The farmers in the Awash River Basin were trapped in poverty, earning a mean annual income of about US$300. Changing fortunes had confined them to this status. The bulk of the land was once riverine pastures used in the dry season and as a drought refuge by pastoral herds; now, it is home to about half of the large-scale irrigated land in Ethiopia. The rest of the basin faces land degradation, high population density, natural water degradation, salinity and wetland degradation. Desertification has set in at the lower end while in the higher part, deforestation and sedimentation has increased. It is here that the small scale farmers are concentrated.
A few local cows and subsistence cultivation sustained them. With the credit of about US$1100 per household received, they were able to construct underground water tanks and establish supplemental irrigation of cash crops such as garlic and onions. Irrigation water was collected from household water catchments. The farmers also replaced local with hybrid cows that combined the benefits of indigenous and Friesen breeds. Farmers also introduced “cut-and-carry” feeding and use of crop residues to feed their livestock.
Consequently, daily milk production rose from about one to almost 20 litres. Farmers converted some milk into butter and procured feed resources. The stored water eliminated the need for children to trek long distances daily to the river to water their animals and enabled them to attend school. Within three years, family income rose more than three hundred per cent (300%). Marketing of vegetables represented fourty per cent (40%) and milk sixty per cent (60%) of their increased income.
The loans were repaid over a three-year period during which time, net farm income also rose. Marketing of dairy products and cash crops along with improved productivity of crops and milk generated increased beneficial income. This, combined with decreasing non-productive water depletion (run-off) resulted in higher agricultural water productivity.
This success story highlights the importance of a multi-dimensional approach to making an impact in development in sub-Saharan Africa.
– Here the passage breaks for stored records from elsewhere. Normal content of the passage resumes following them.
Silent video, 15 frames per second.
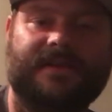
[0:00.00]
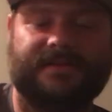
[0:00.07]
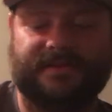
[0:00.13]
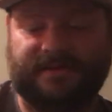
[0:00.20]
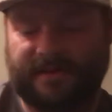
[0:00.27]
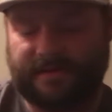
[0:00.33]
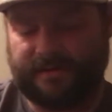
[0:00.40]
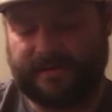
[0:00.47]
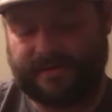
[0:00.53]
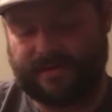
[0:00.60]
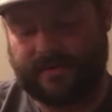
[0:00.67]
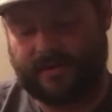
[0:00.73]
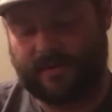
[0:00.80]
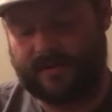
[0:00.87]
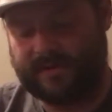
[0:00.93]
so
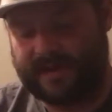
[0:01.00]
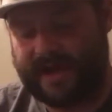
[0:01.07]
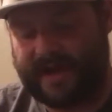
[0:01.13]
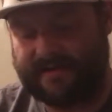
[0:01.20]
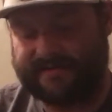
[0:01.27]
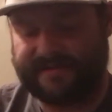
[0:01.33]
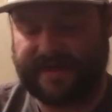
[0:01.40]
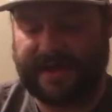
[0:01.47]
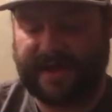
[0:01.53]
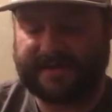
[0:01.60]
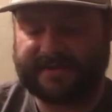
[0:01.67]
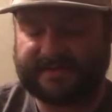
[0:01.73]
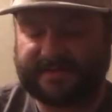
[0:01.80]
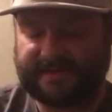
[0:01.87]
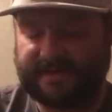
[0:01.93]
cool to have
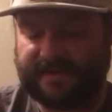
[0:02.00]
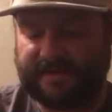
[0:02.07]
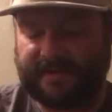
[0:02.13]
that.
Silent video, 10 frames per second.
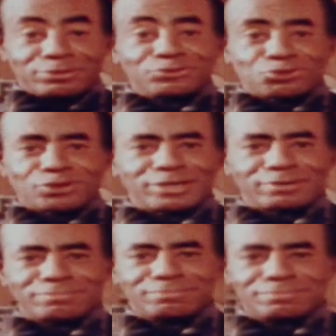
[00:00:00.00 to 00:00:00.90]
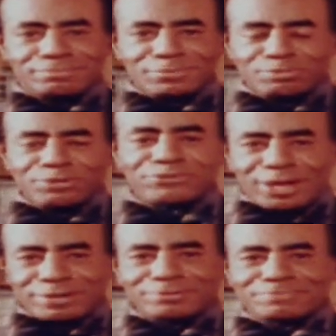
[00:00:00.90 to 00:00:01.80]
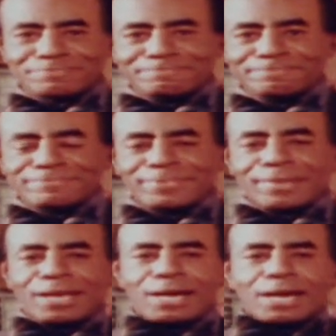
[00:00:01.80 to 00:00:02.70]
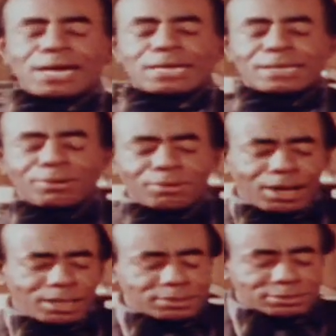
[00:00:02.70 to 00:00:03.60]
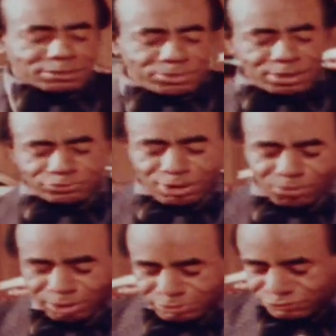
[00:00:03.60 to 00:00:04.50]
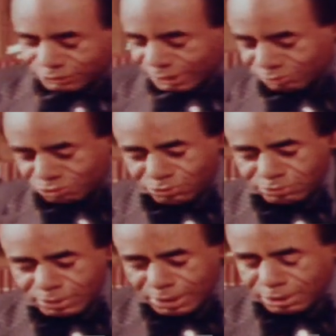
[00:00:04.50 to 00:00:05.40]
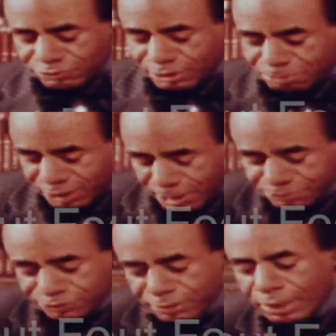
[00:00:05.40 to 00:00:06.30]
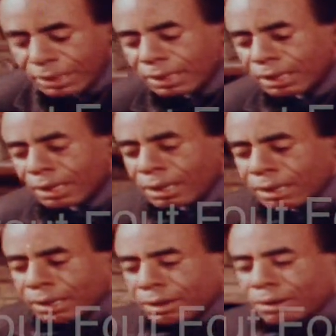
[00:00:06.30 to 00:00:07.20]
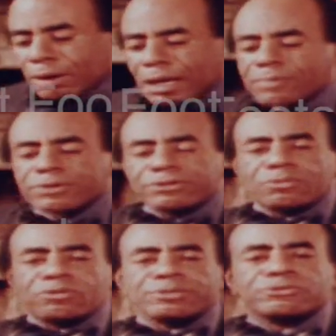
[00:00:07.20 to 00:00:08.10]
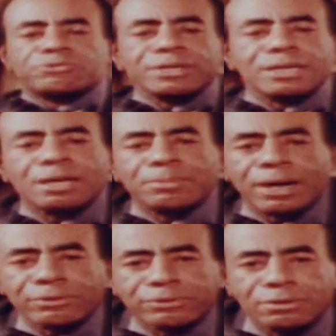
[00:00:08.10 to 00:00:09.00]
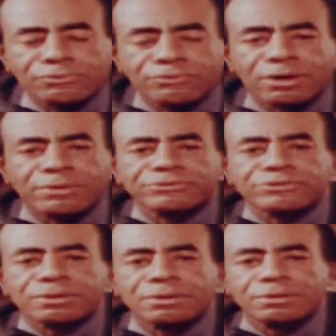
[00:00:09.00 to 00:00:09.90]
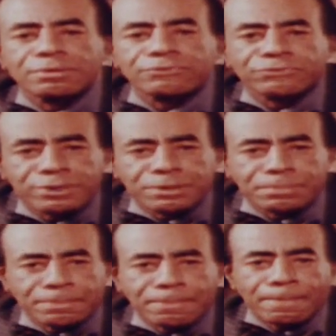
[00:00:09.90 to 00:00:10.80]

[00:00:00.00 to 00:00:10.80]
You'll enjoy it. It'll be fun. Oh, there's something else I wanted to say to you, and that is that perhaps everything we've been speaking about involves freedom.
ILRI researcher, Don Peden, sums up more than a decade of work on livestock water productivity in a recent article by the title Improving Livestock Water Productivity: Lessons from the Nile River Basin published online by CTA. He observes that while excessive water use is common in beef production in industrialized countries, a different way of thinking is required to understand water use in small scale livestock systems in developing countries.
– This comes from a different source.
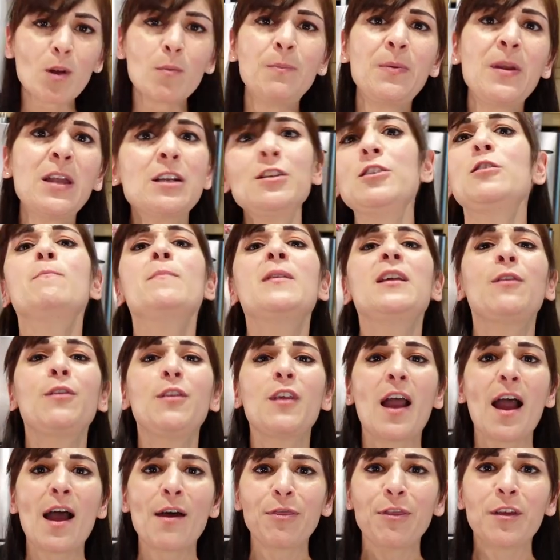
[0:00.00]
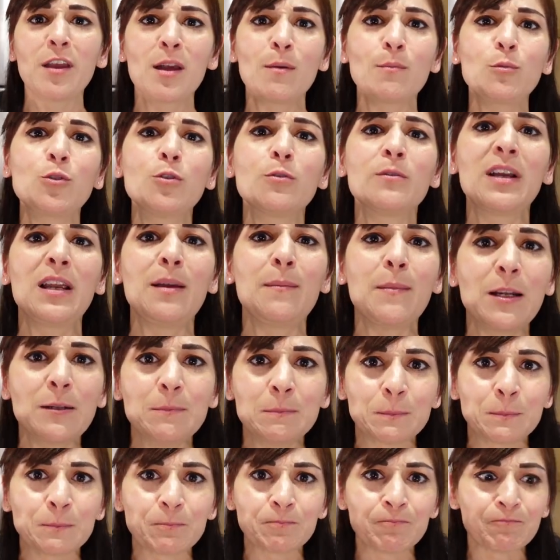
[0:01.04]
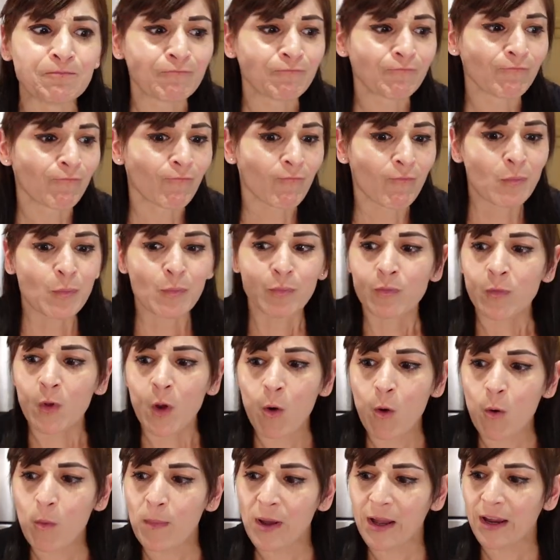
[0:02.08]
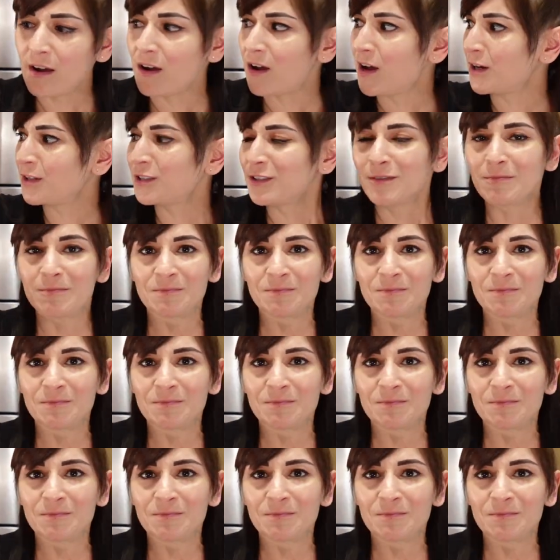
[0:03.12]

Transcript: pinch me sassy, I'm dreaming. Oh my gosh.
This includes the fact that ‘rainfall is the ultimate agricultural water resource’. It not only provides water for the lakes and rivers, but also grows the maize or tef that human beings use for food while the crop residue is used to feed the livestock. That livestock is in turn used for milk, beef and as a household wealth asset especially in unbanked communities such as pastoralists. This means that many benefits are accrued from every litre of water depleted thus increasing livestock water productivity.
The Ethiopian governments’ committment to scaling up agricultural investment in line with continental expectations
Sharing this success story could easily lead to enhanced productivity in the agricultural sector as envisaged by the Ethiopian government in the achievement of its commitments to the ‘Comprehensive Africa Agriculture Development Programme’ (CAADP). In its road map for the implementation of the investment policy, Ethiopia emphasizes the sharing of best practices and harmonization between the different project-level steering committees dealing with small scale irrigation. The country also commits to scaling up the budget allocated to research in agriculture and to support livestock breed improvement while strengthening support to animal health and nutrition. Finally on livestock development there is the pledge to support pastoralists by better linking them to market opportunities.
These are all aspects that have been addressed in the case study in the Awash valley and in the review from lessons learnt in the decade long study of livestock water productivity in the Nile and Awash basins. For more on Pedens paper click here. Read more about Ethiopia’s roadmap to achieving its commitment to the CAADP here.. CAADP was established as part of the New Partnership for Africa’s Development (NEPAD) NEPAD in July 2003 and focuses on improving and promoting agriculture across Africa. It aims to help African countries reach a higher path of economic growth through agriculture-led development.